Reanudó la lectura don Basi:
- Esto será bonito, la Peregrinación, veamos. Al azar:
“Quedaba un musulmán de bigotazos
que quitaba los virgos a porrazos,
engendrador a roso y a velloso
y eterno atacador del sexo hermoso.
Este, pues, embistió con la beata,
ella en sus movimientos se desata…”
- Ghghghg… ¡Fue el último sonido proferido por don Basi antes de quedarse mudo de ira!
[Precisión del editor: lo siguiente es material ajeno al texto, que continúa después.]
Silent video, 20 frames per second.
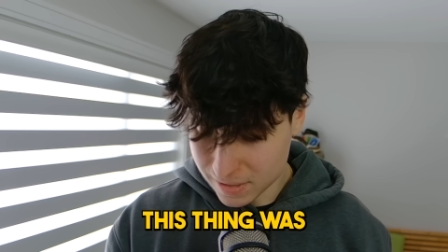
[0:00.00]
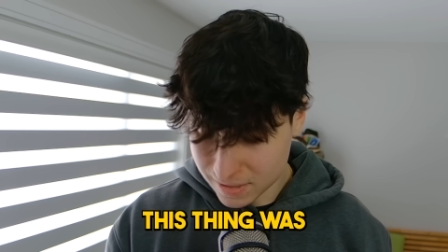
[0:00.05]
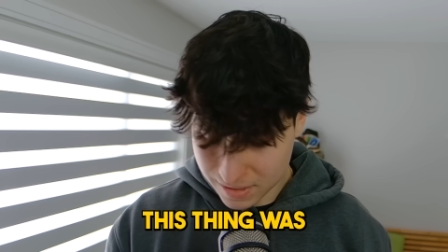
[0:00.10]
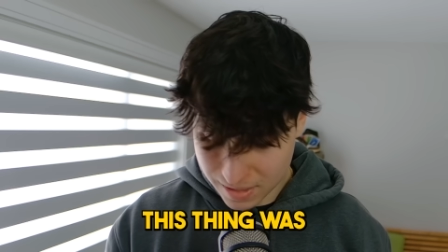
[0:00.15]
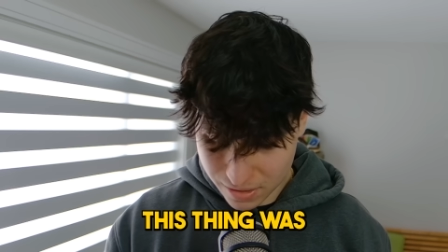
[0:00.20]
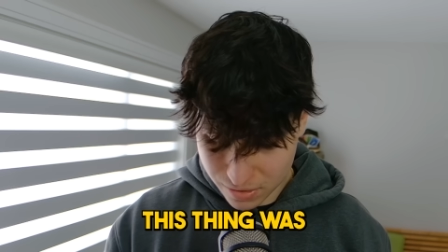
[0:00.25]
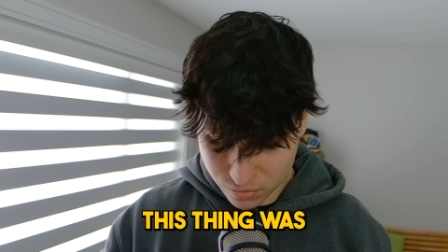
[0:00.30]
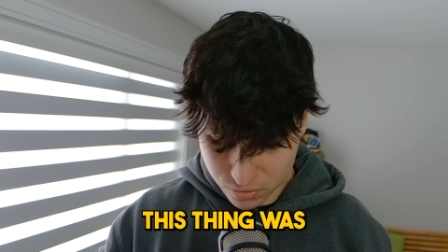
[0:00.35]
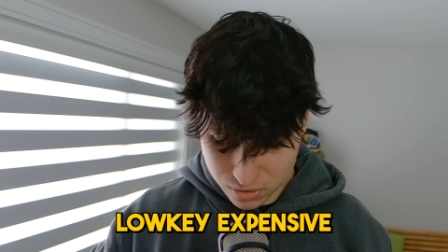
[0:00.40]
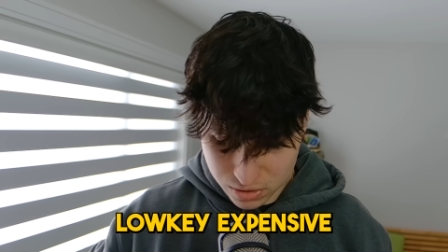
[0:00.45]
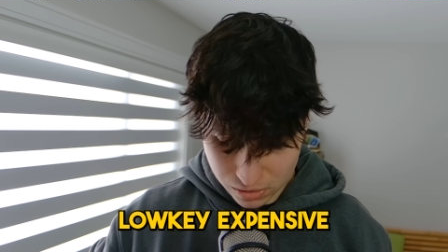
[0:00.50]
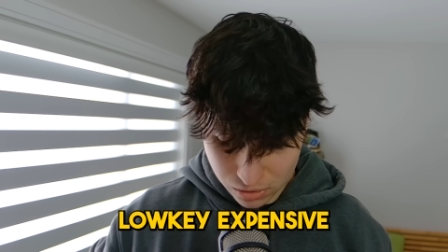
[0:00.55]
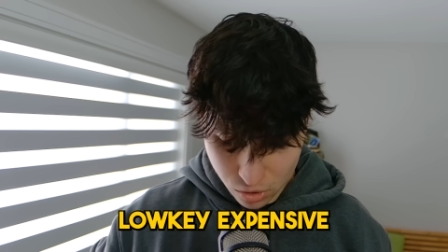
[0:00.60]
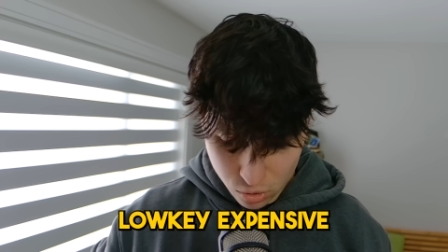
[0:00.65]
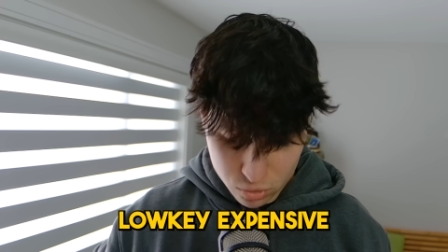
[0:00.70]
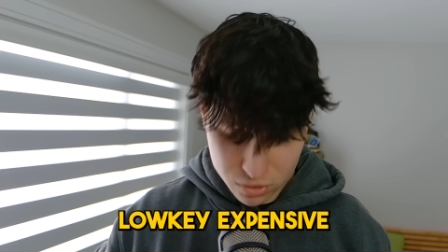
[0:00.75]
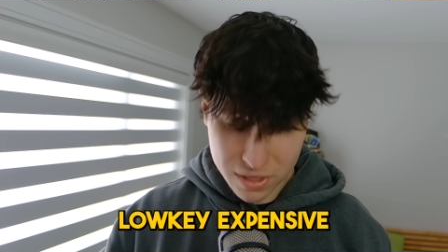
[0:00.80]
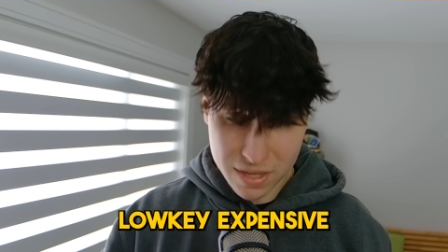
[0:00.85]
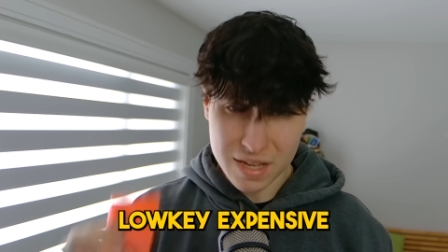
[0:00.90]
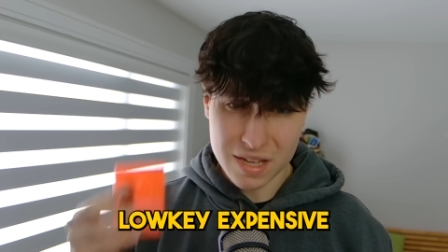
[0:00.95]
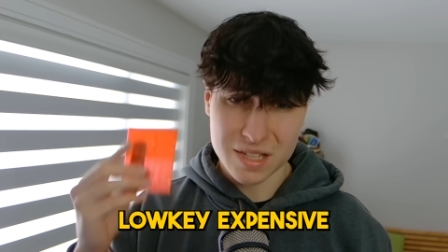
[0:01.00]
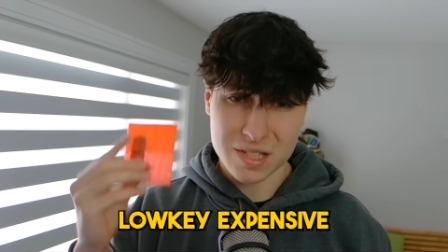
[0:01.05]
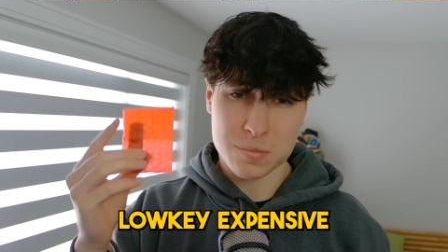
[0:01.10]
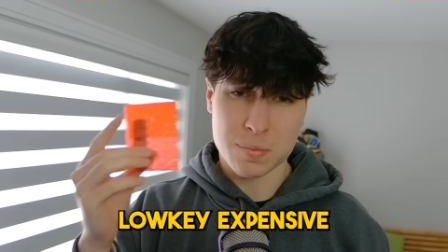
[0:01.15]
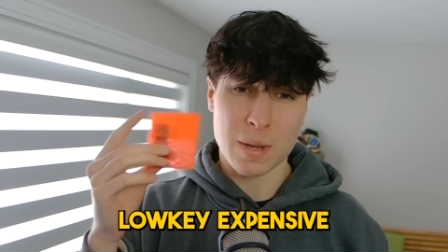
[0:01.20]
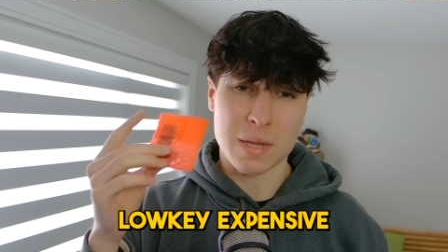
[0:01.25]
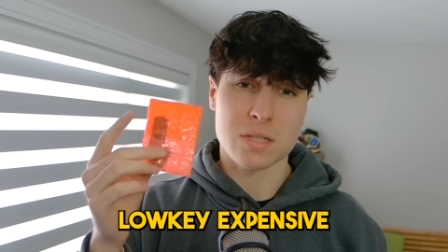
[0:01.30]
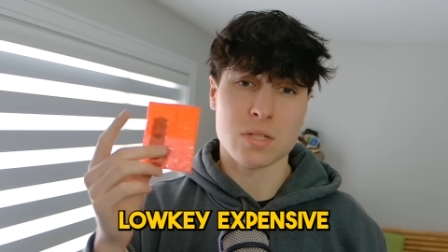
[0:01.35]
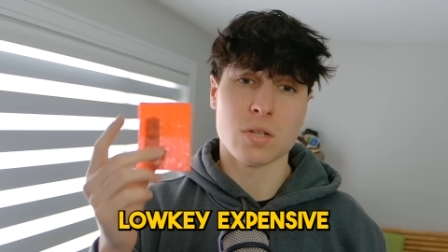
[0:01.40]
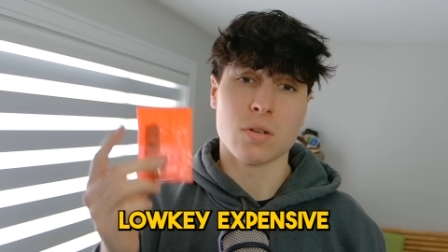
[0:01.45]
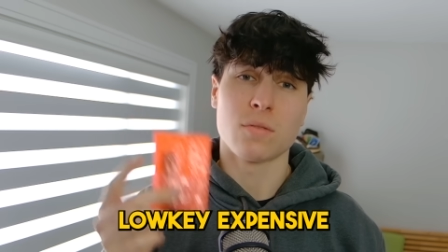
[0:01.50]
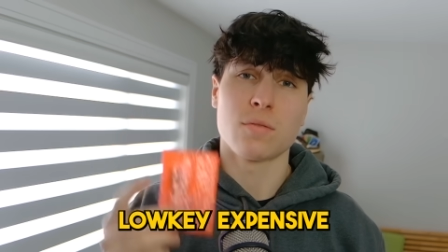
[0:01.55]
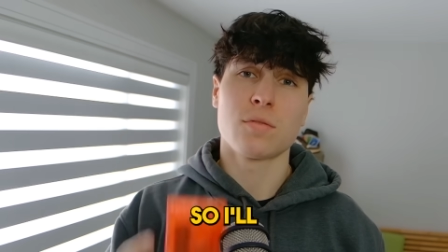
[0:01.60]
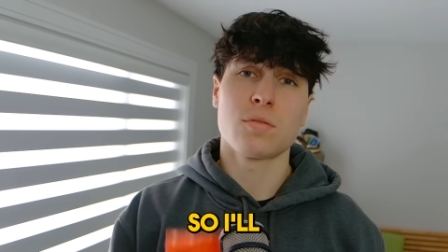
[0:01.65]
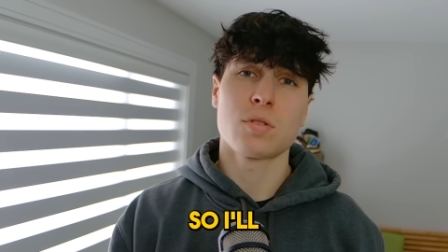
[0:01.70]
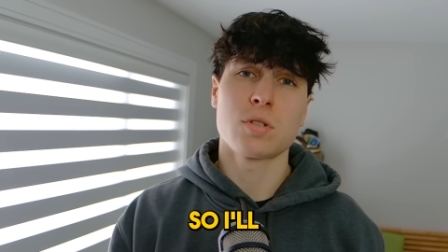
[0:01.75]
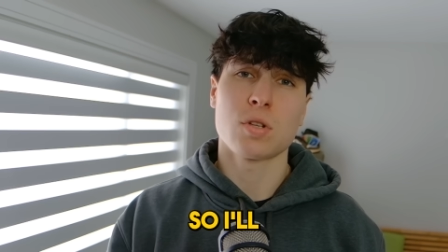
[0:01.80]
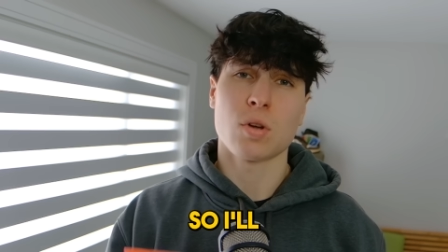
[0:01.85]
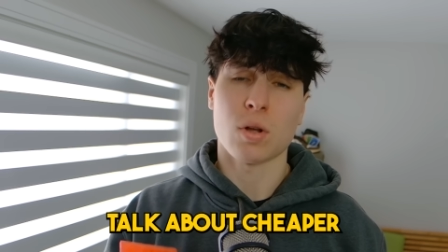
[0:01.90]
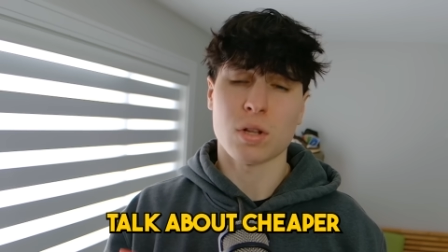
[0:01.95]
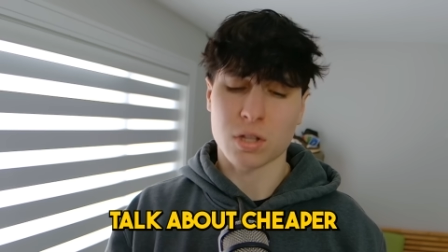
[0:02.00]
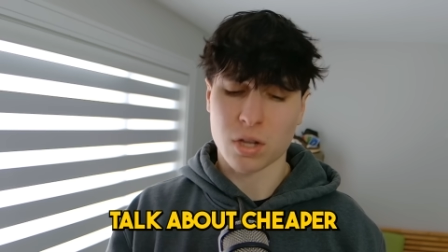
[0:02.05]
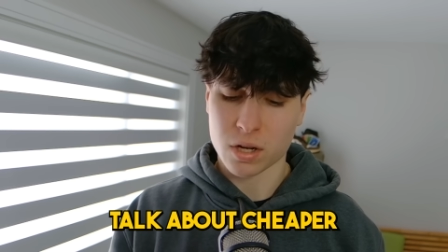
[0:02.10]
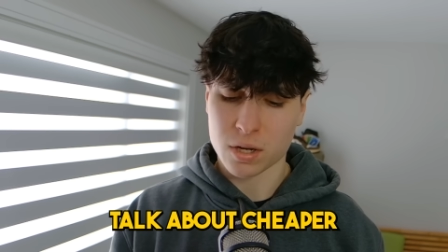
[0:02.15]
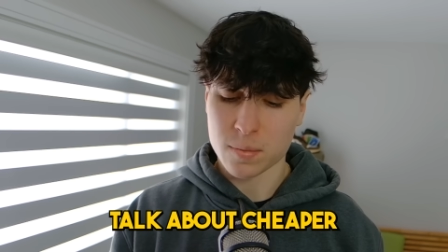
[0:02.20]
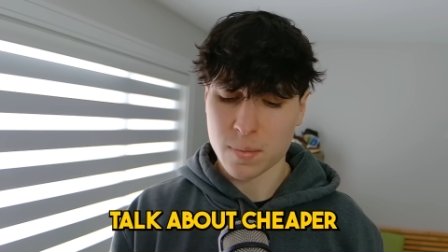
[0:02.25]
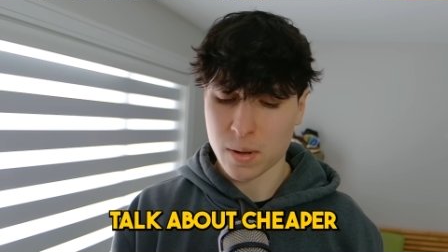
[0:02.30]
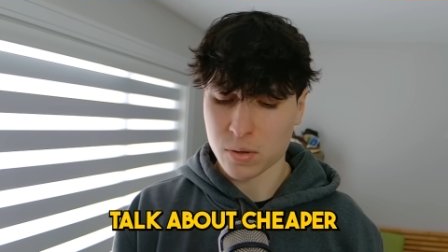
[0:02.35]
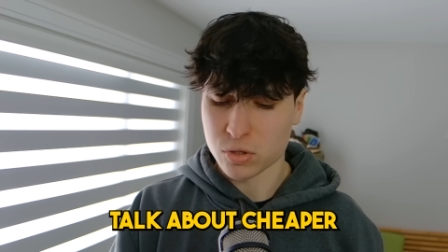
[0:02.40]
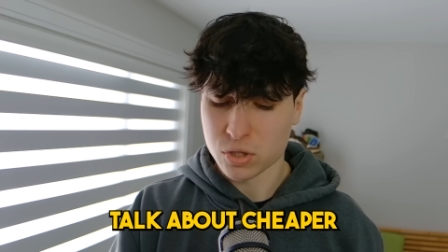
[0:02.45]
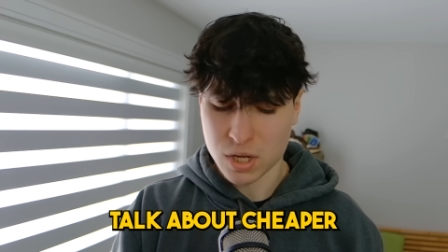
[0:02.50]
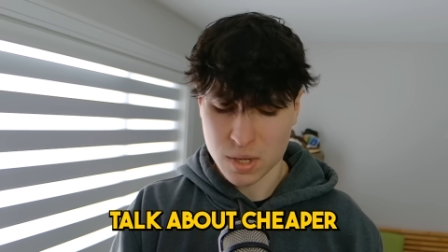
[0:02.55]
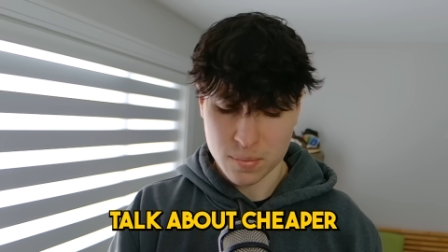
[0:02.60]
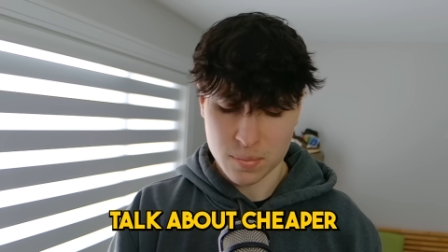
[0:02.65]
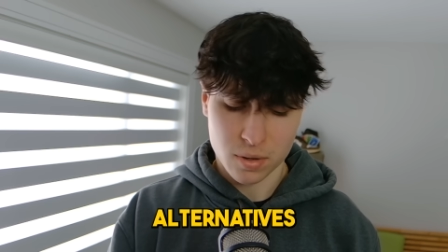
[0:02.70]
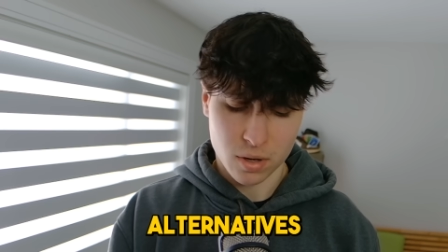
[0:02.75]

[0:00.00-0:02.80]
thing was low-key expensive, so I'll talk about cheaper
Alcides empapado en sudor y demudado simulaba un feroz y brutal estornudo para interrumpir la lectura en el momento en que todas las miradas convergían hacia él, cargadas de ira y a don Basi se le resbalaba el libro abierto de las manos, sobre la mesa del café. Alcides con un brusco movimiento llegó a cerrarlo de un puntapié certero, atinando en la esquina de la cubierta que sobresalía de la mesita de marquetería. Y es que recordaba vagamente que se trataba de una edición ilustrada con unos grabados franceses, al menos en la parte de las fábulas. Con un poco de suerte tal vez no en la de… jardinería. Pero en ese momento, ¡Mariquita! la sobrinita, el repollín de grandes lazos sobre la cara de pan, exclamó:
- Mira Mami, están todos sin pijama….
¡¡No puede ser que tengan ustedes esta ordinariez llena de procacidades de portada!! ¡Hay niños en este mundo!